***** THE INPUT *****

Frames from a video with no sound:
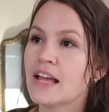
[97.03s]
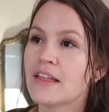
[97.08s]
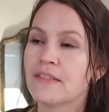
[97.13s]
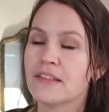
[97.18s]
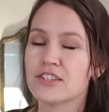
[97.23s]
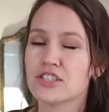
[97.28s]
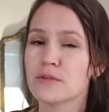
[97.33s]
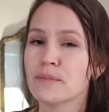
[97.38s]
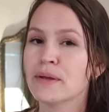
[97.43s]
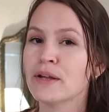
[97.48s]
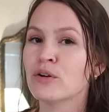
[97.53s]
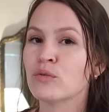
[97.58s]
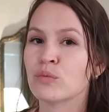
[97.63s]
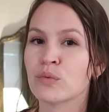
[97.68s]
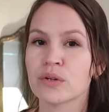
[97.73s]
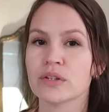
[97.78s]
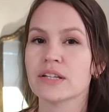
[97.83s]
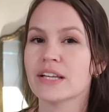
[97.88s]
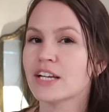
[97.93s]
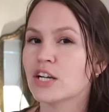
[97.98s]
This should be a
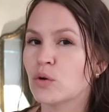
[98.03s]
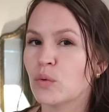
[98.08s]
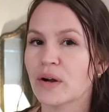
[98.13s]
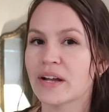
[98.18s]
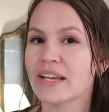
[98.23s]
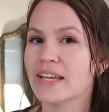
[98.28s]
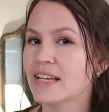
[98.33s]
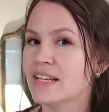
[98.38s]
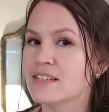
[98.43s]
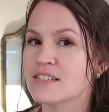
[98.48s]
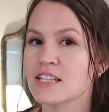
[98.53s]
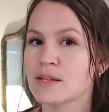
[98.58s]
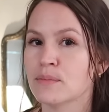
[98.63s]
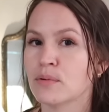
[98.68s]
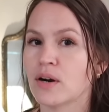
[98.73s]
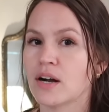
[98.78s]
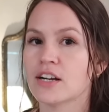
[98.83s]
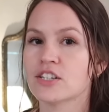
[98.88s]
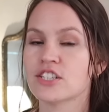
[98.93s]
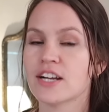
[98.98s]
really quick, easy
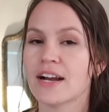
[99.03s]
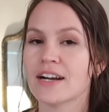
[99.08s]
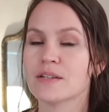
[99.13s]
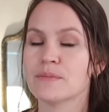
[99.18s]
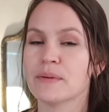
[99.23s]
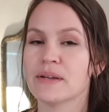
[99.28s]
project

*****

EXERCISE BRIEF
The records above are to be transcribed exactly, with every picture left out.

ANSWER FOR THIS EXERCISE
Frames from a video with no sound:
[97.03s]
[97.08s]
[97.13s]
[97.18s]
[97.23s]
[97.28s]
[97.33s]
[97.38s]
[97.43s]
[97.48s]
[97.53s]
[97.58s]
[97.63s]
[97.68s]
[97.73s]
[97.78s]
[97.83s]
[97.88s]
[97.93s]
[97.98s]
This should be a
[98.03s]
[98.08s]
[98.13s]
[98.18s]
[98.23s]
[98.28s]
[98.33s]
[98.38s]
[98.43s]
[98.48s]
[98.53s]
[98.58s]
[98.63s]
[98.68s]
[98.73s]
[98.78s]
[98.83s]
[98.88s]
[98.93s]
[98.98s]
really quick, easy
[99.03s]
[99.08s]
[99.13s]
[99.18s]
[99.23s]
[99.28s]
project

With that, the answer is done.